■ Task goal ■
The answer should consist of the records below, repeated exactly, and no pictures.

■ Stored data entries ■
>>>

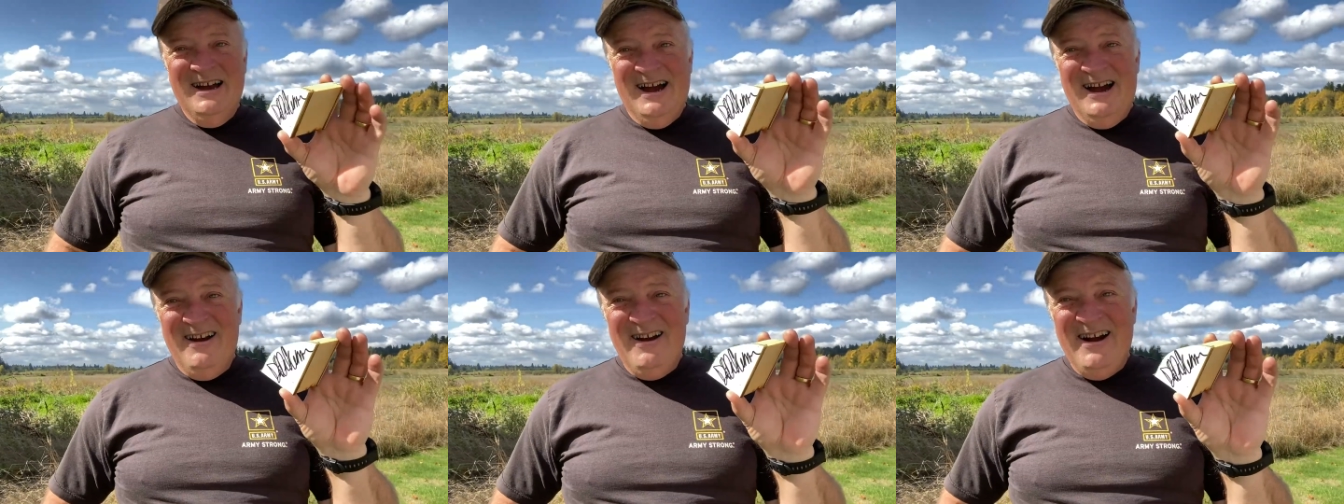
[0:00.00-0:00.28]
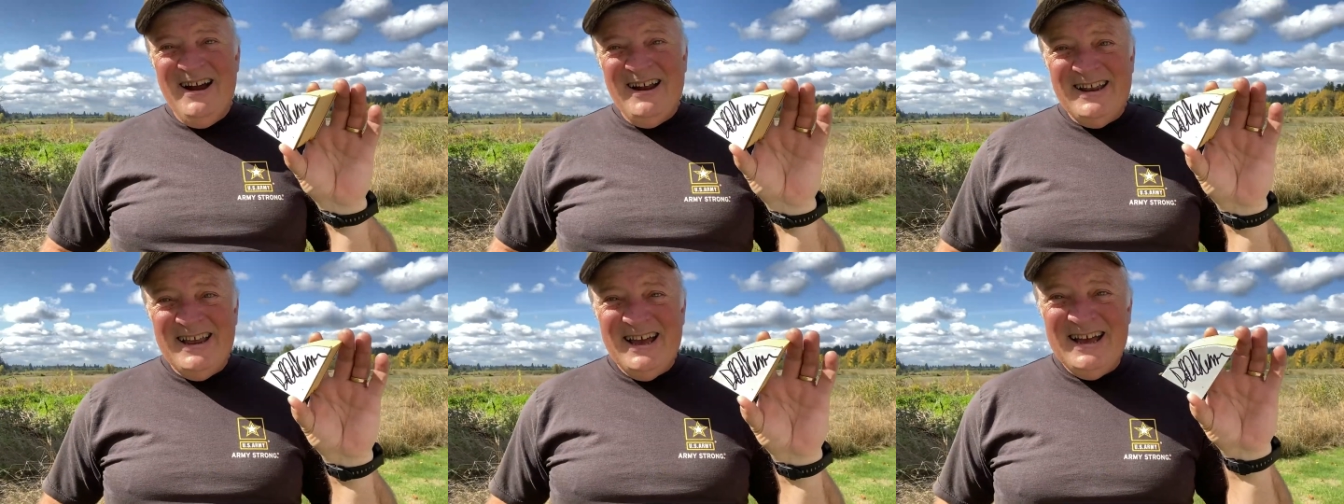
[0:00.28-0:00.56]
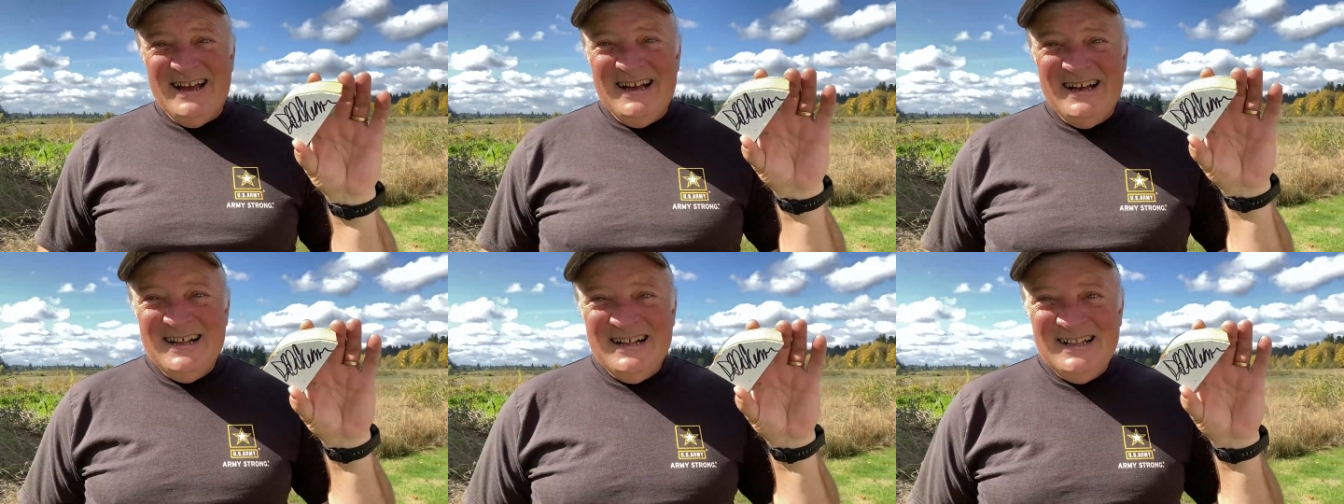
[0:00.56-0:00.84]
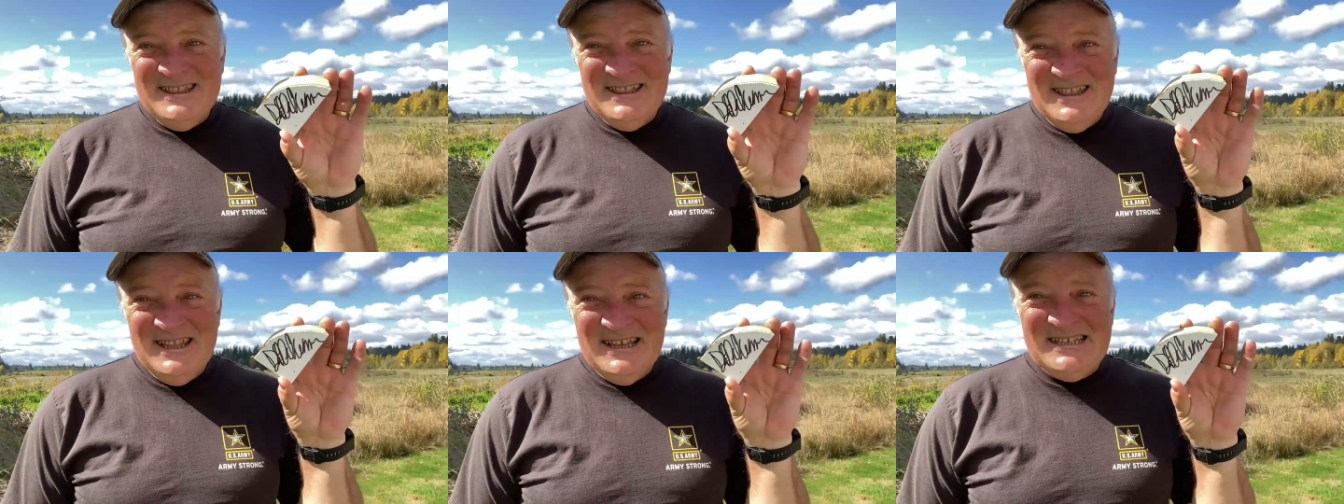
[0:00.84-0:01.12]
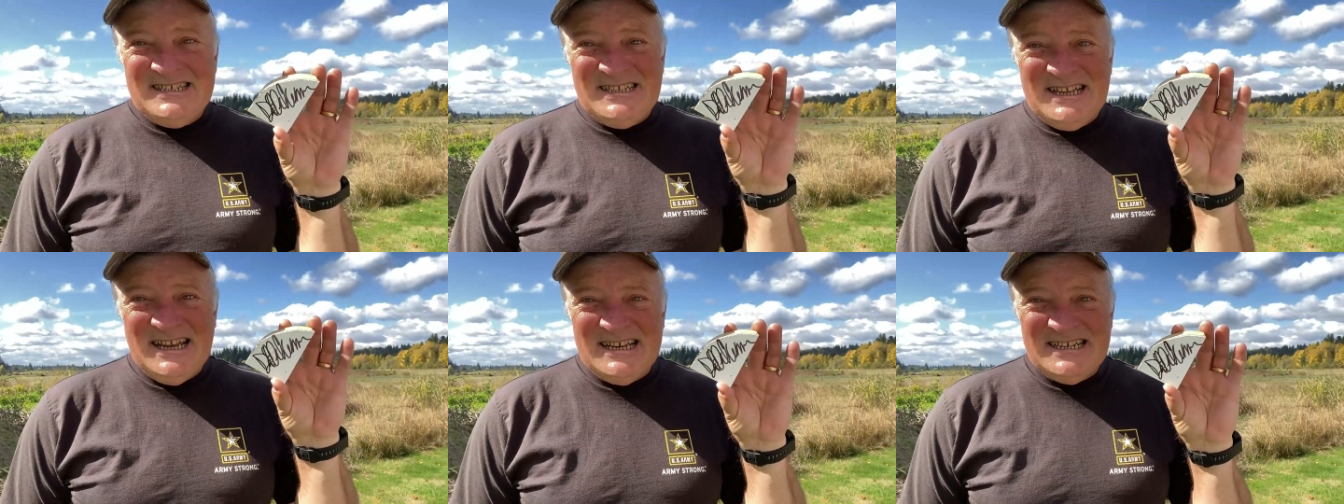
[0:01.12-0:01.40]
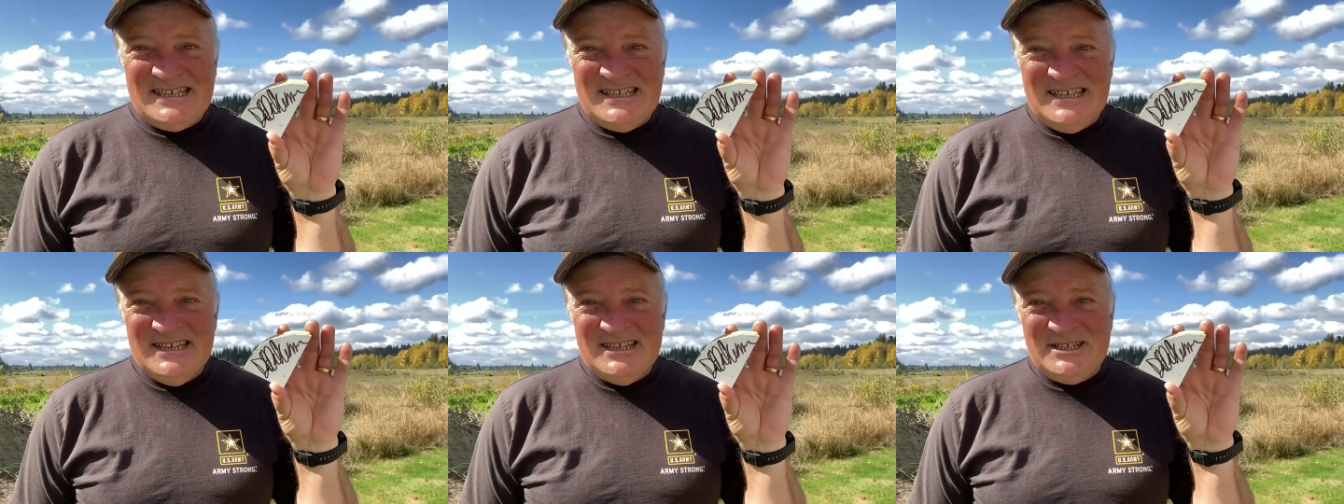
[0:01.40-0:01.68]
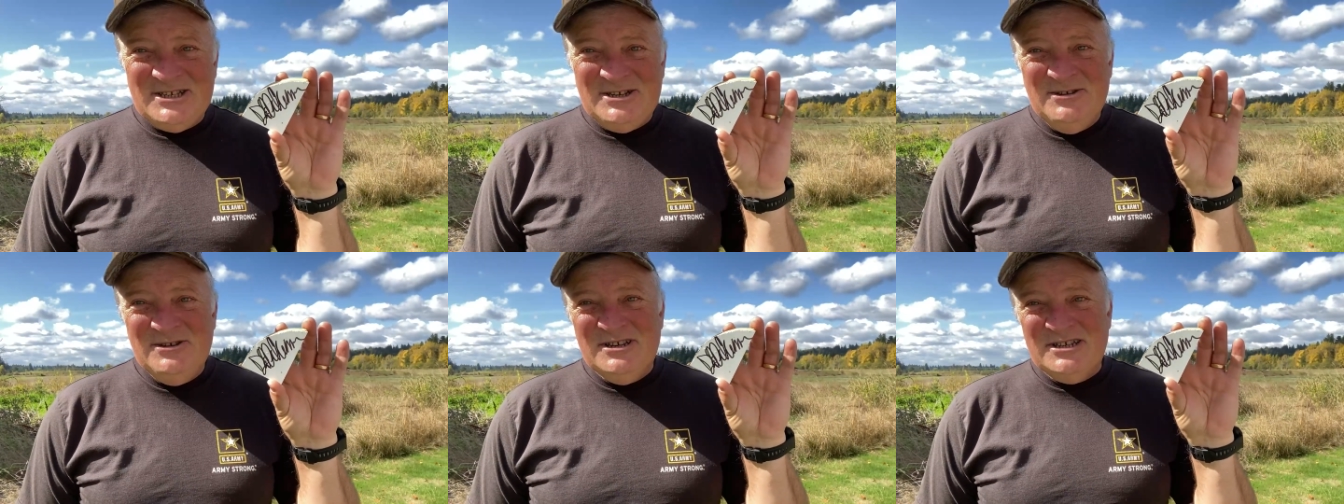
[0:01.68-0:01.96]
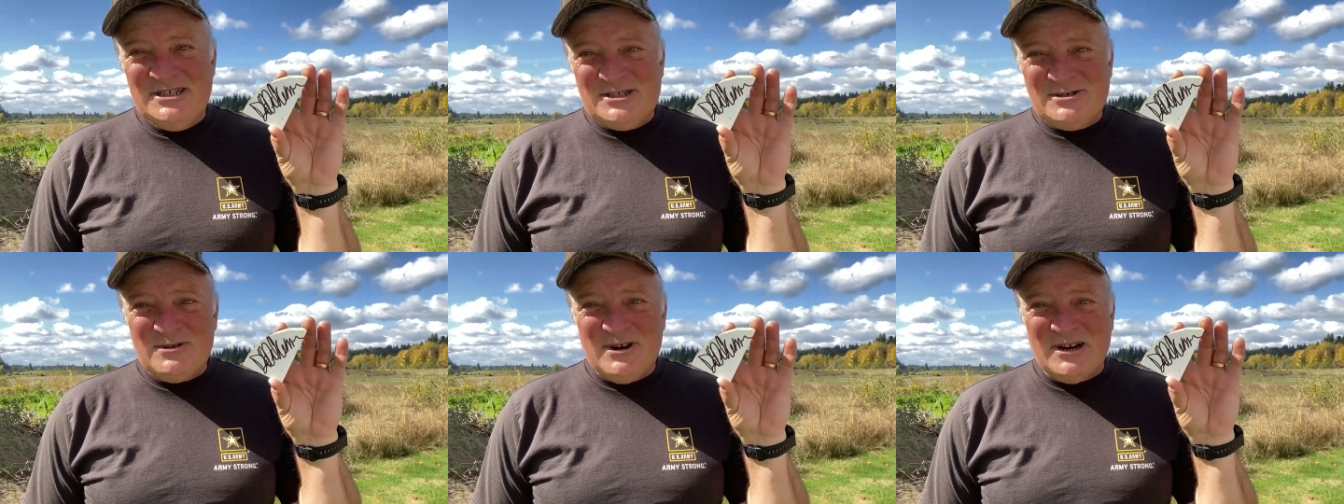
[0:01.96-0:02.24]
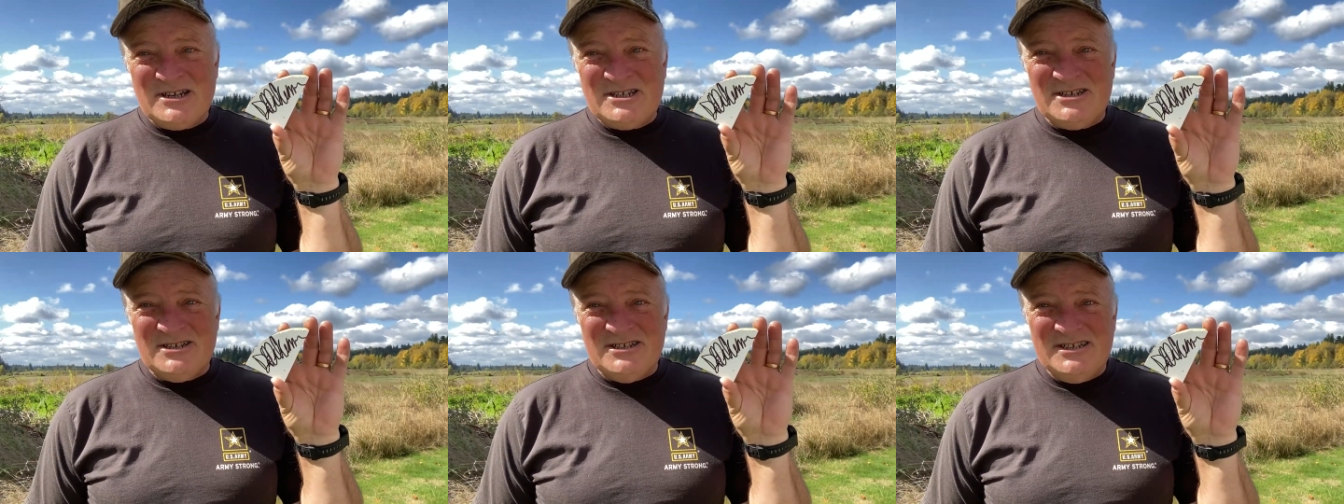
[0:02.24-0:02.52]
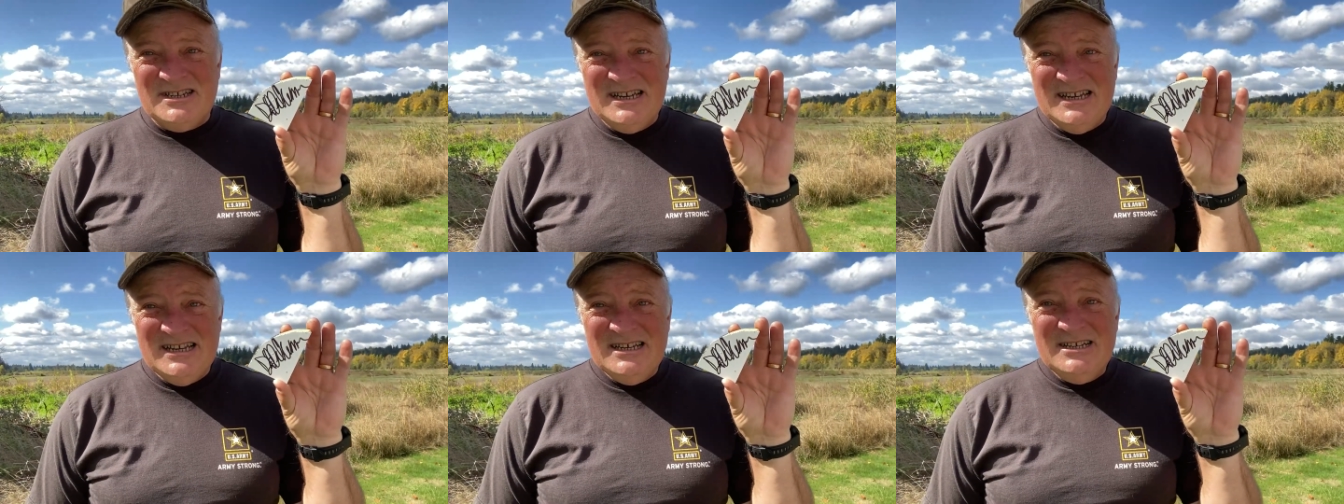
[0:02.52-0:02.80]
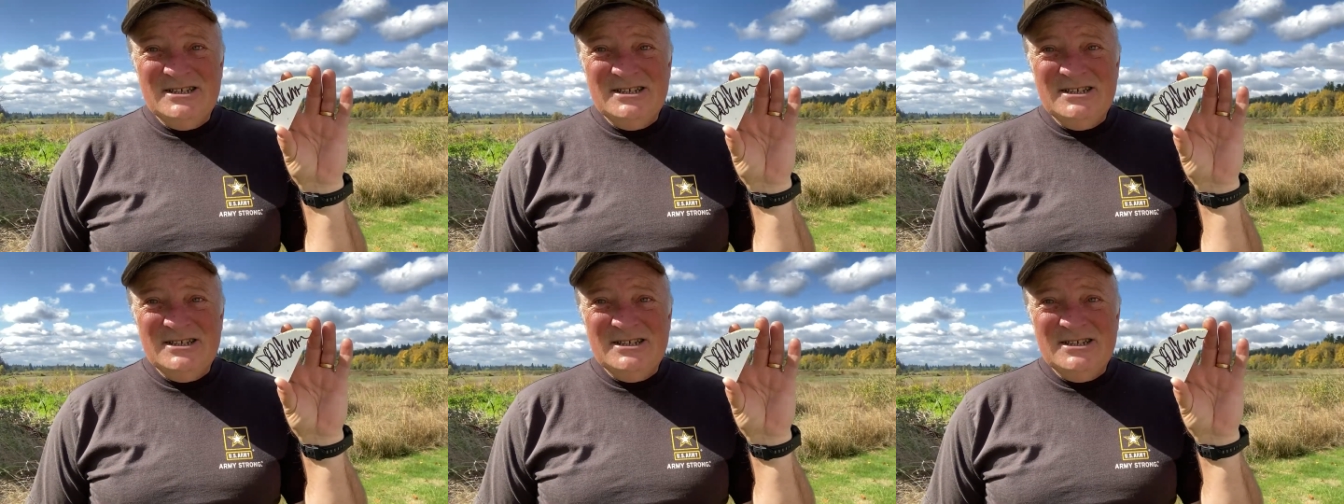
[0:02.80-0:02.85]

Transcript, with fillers: All right, let's test this to destruction.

<<<

■ Your solution ■
[0:00.00-0:00.28]
[0:00.28-0:00.56]
[0:00.56-0:00.84]
[0:00.84-0:01.12]
[0:01.12-0:01.40]
[0:01.40-0:01.68]
[0:01.68-0:01.96]
[0:01.96-0:02.24]
[0:02.24-0:02.52]
[0:02.52-0:02.80]
[0:02.80-0:02.85]

Transcript, with fillers: All right, let's test this to destruction.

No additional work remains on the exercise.